Let us first take care to distinguish a kind of tradition which especially requires to be examined and called in question, because it especially shrinks from inquiry. Suppose that a medicine-man in Central Africa tells his tribe that a certain powerful medicine in his tent will be propitiated if they kill their cattle; and that the tribe believe him. Whether the medicine was propitiated or not, there are no means of verifying, but the cattle are gone. Still the belief may be kept up in the tribe that propitiation has been effected in this way; and in a later generation it will be all the easier for another medicine-man to persuade them to a similar act. Here the only reason for belief is that everybody has believed the thing for so long that it must be true. And yet the belief was founded on fraud, and has been propagated by credulity. That man will undoubtedly do right, and be a friend of men who shall call it in question and see that there is no evidence for it, help his neighbors to see as he does, and even, if need be, go into the holy tent and break the medicine.

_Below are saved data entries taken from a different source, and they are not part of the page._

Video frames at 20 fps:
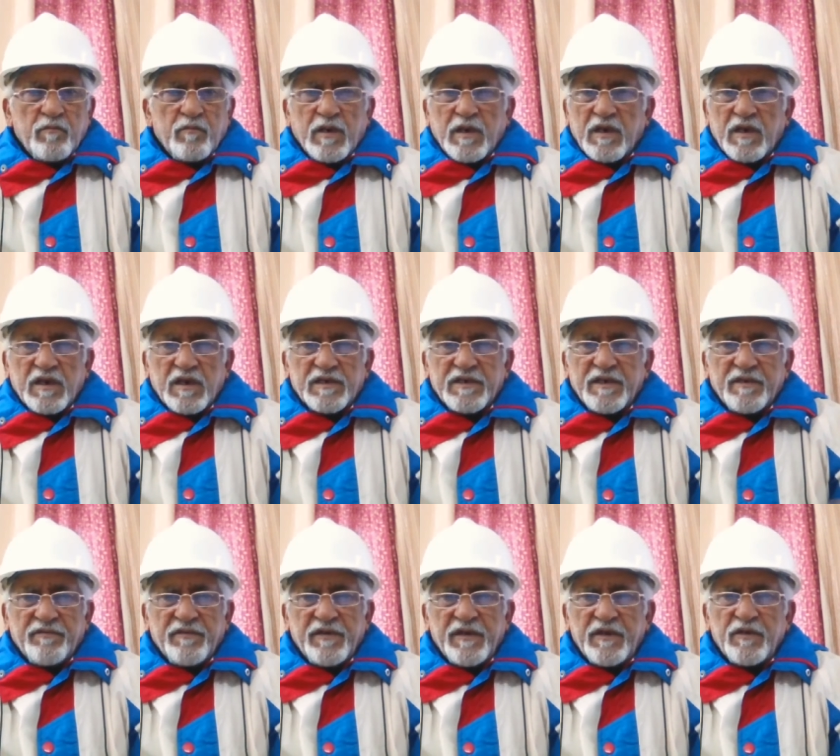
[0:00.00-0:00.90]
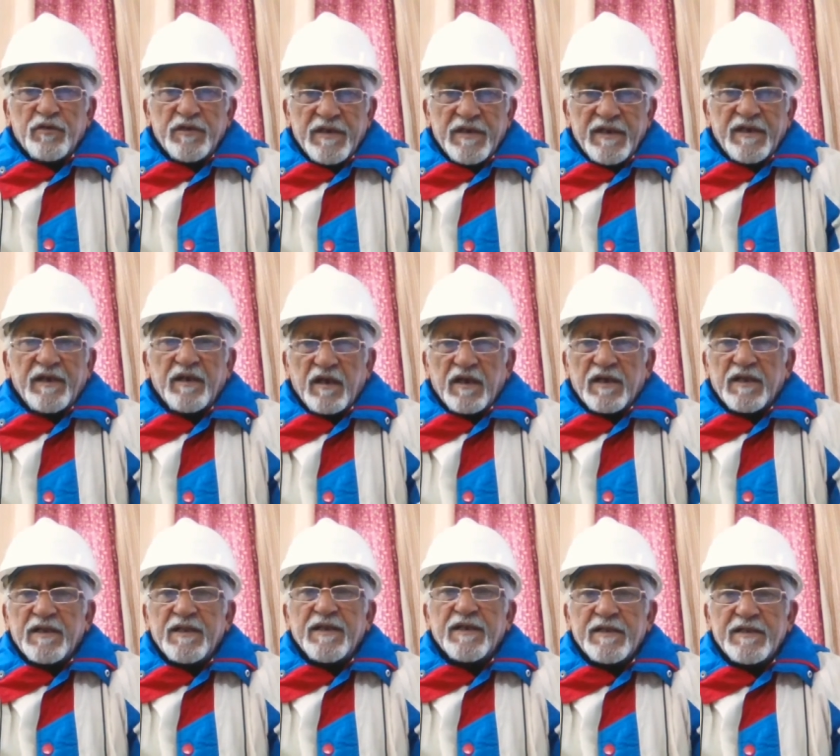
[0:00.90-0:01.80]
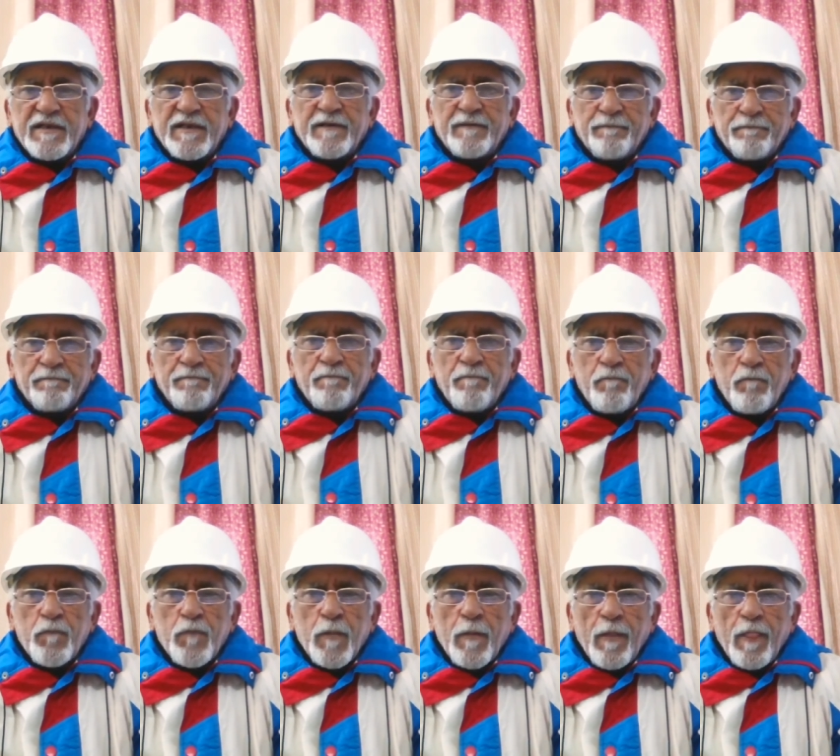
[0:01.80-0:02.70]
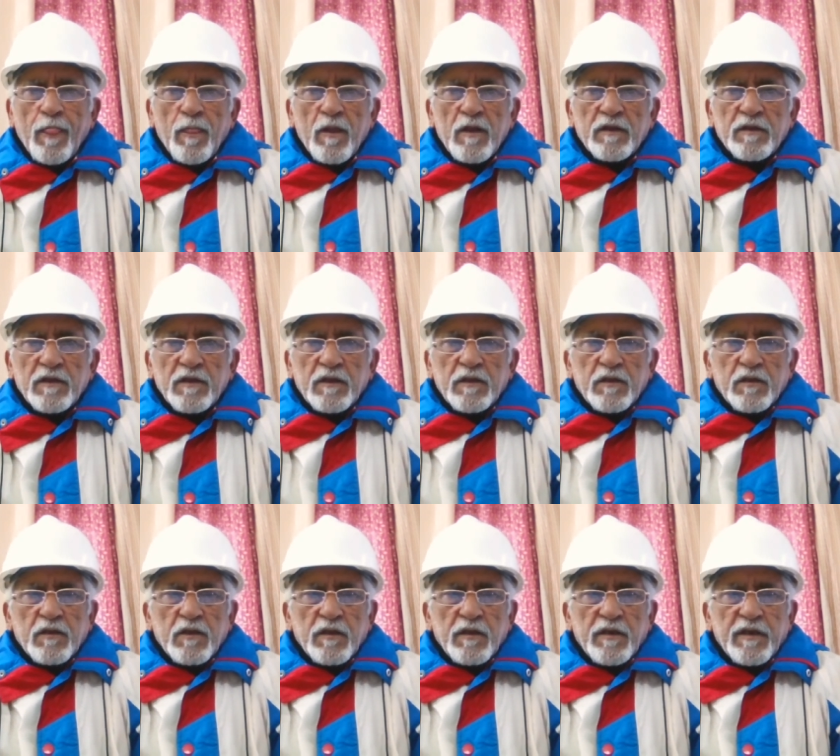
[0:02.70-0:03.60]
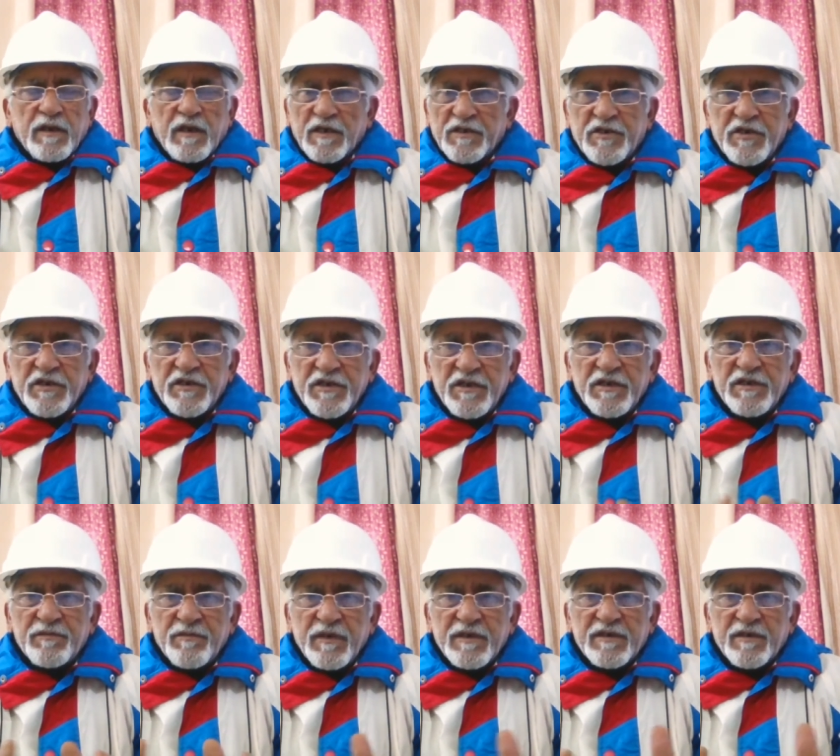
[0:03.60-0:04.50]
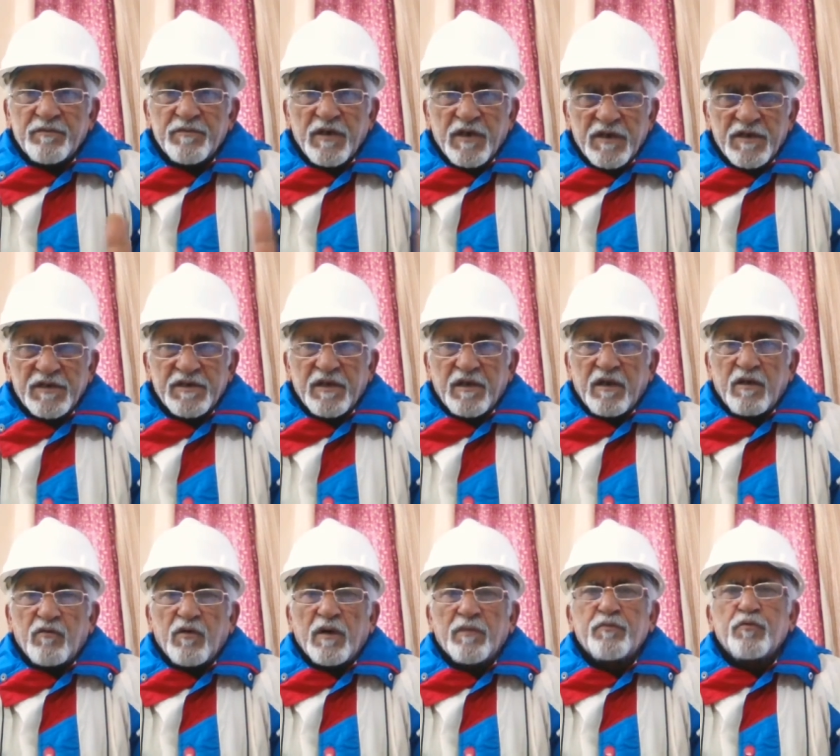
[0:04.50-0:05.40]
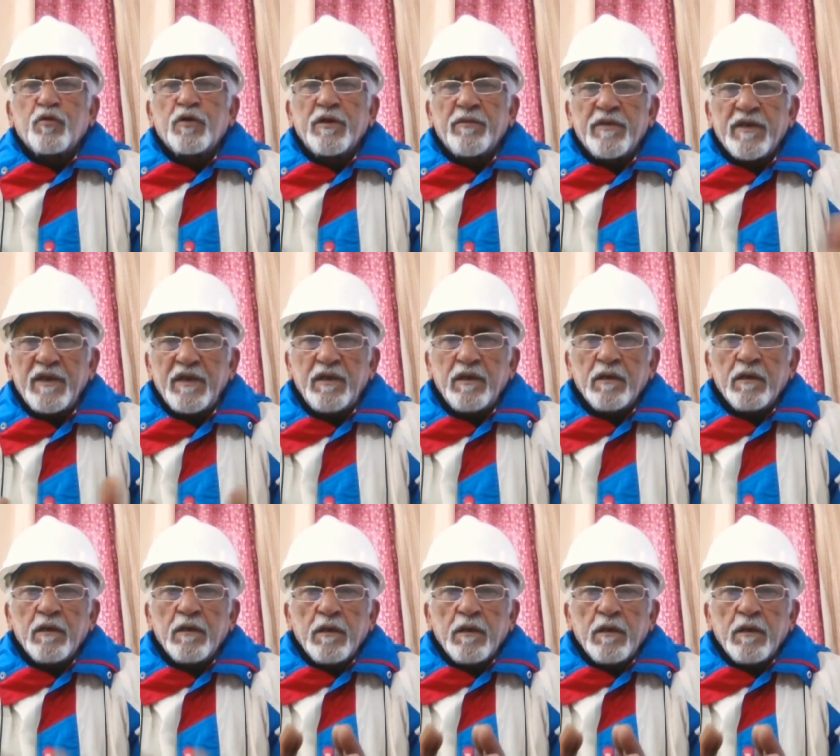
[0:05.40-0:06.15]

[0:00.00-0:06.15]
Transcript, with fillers: मगर आज एक वीडियो यही डाल के देखते हैं एक अच्छी चीज़ में समझाने जा रहा हूँ आपको कि भाईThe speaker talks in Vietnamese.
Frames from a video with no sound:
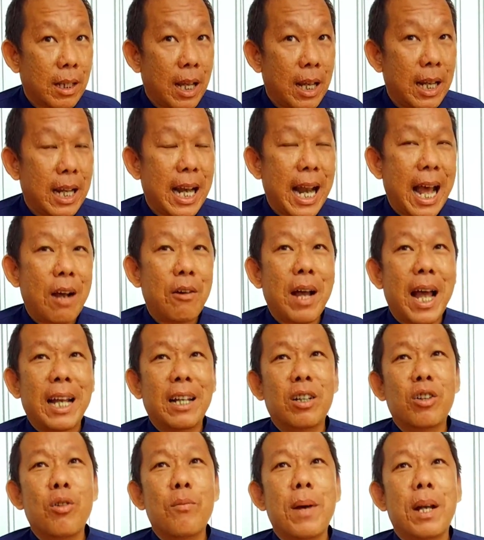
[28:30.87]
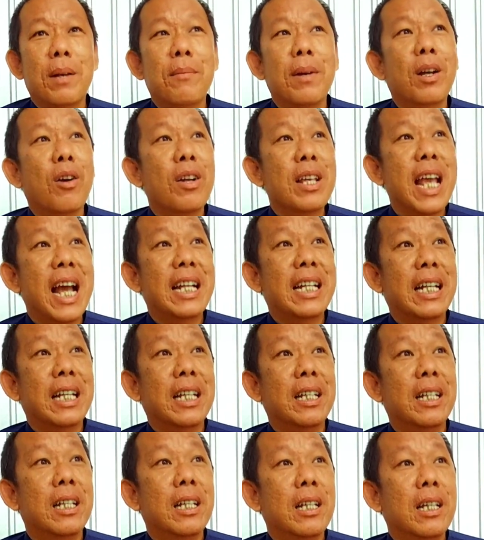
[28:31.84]
thì cái đạo hạnh của mình mới có giá trị
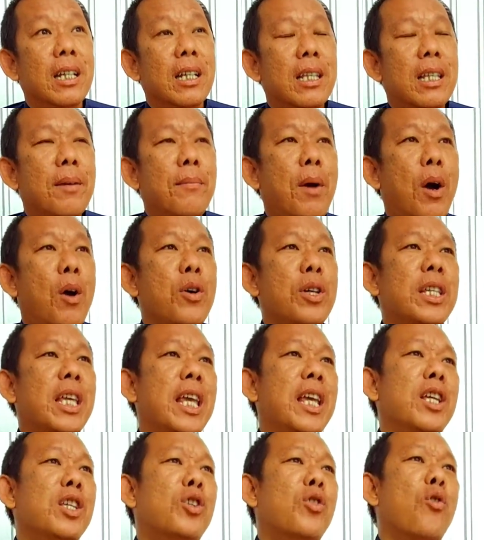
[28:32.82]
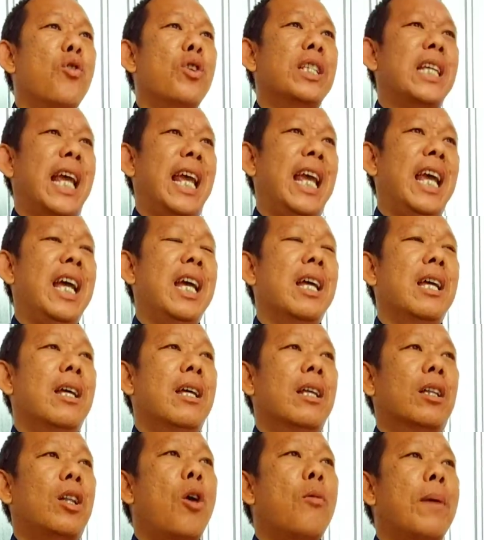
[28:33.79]
chứ mọi chuyện suôn sẻ
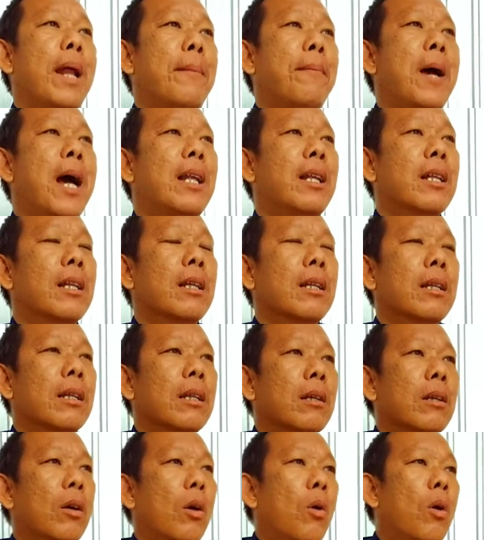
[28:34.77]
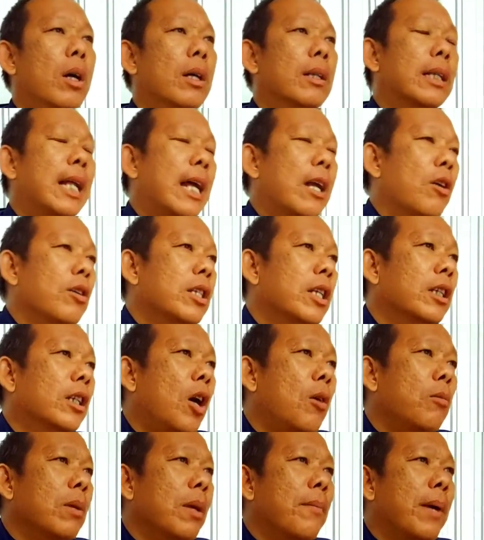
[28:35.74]
tốt đẹp hết ủa người ta đối xử
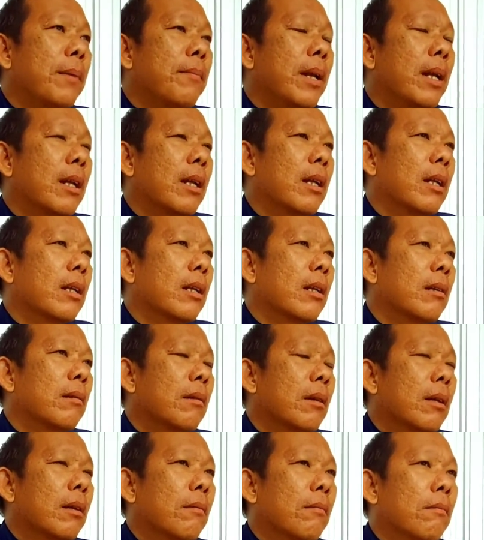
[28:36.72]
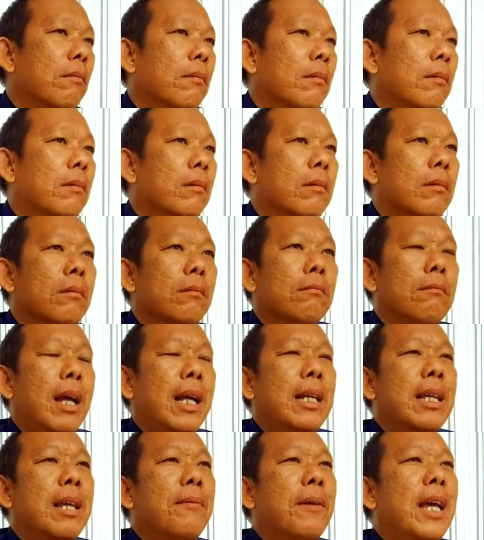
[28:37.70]
tốt với mình mình mắc
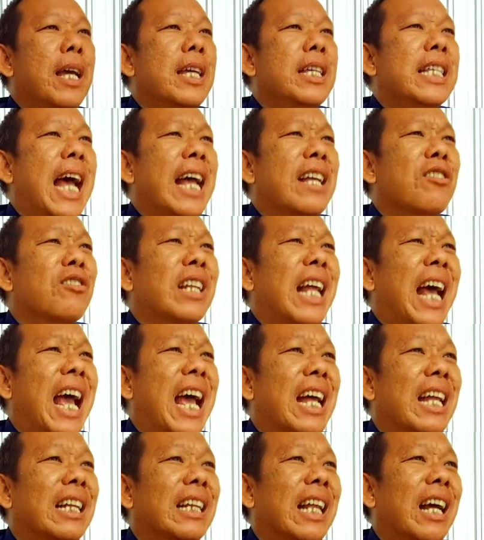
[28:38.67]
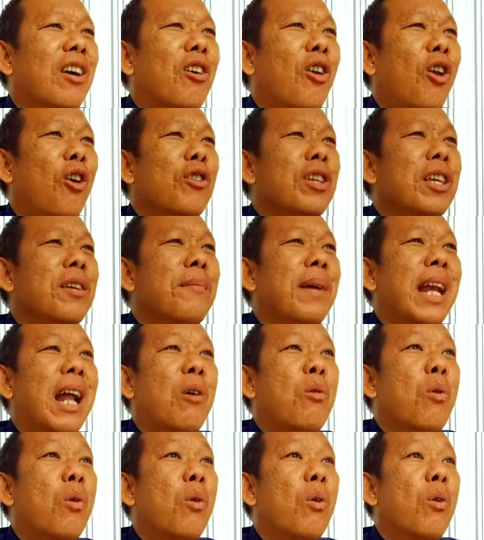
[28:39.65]
cái gì phải hỷ xã cho người ta người ta có lỗi gì mình
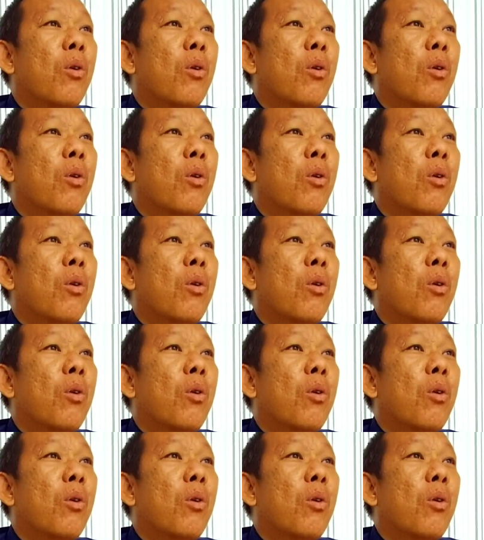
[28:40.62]
đâu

The rule, which should guide us in such cases is simple and obvious enough: that the aggregate testimony of our neighbors is subject to the same conditions as the testimony of any one of them. Namely, we have no right to believe a thing true because everybody says so, unless there are good grounds for believing that some one person at least has the means of knowing what is true, and is speaking the truth so far as he knows it. However many nations and generations of men are brought into the witness-box, they cannot testify to anything which they do not know. Every man who has accepted the statement from somebody else, without himself testing and verifying it, is out of court; his word is worth nothing at all. And when we get back at last to the true birth and beginning of the statement, two serious questions must be disposed of in regard to him who first made it: was he mistaken in thinking that he knew about this matter, or was he lying?

This last question is unfortunately a very actual and practical one even to us at this day and in this country. We have no occasion to go to La Salette, or to Central Africa, or to Lourdes, for examples of immoral and debasing superstition. It is only too possible for a child to grow up in London surrounded by an atmosphere of beliefs fit only for the savage, which have in our own time been founded in fraud and propagated by credulity.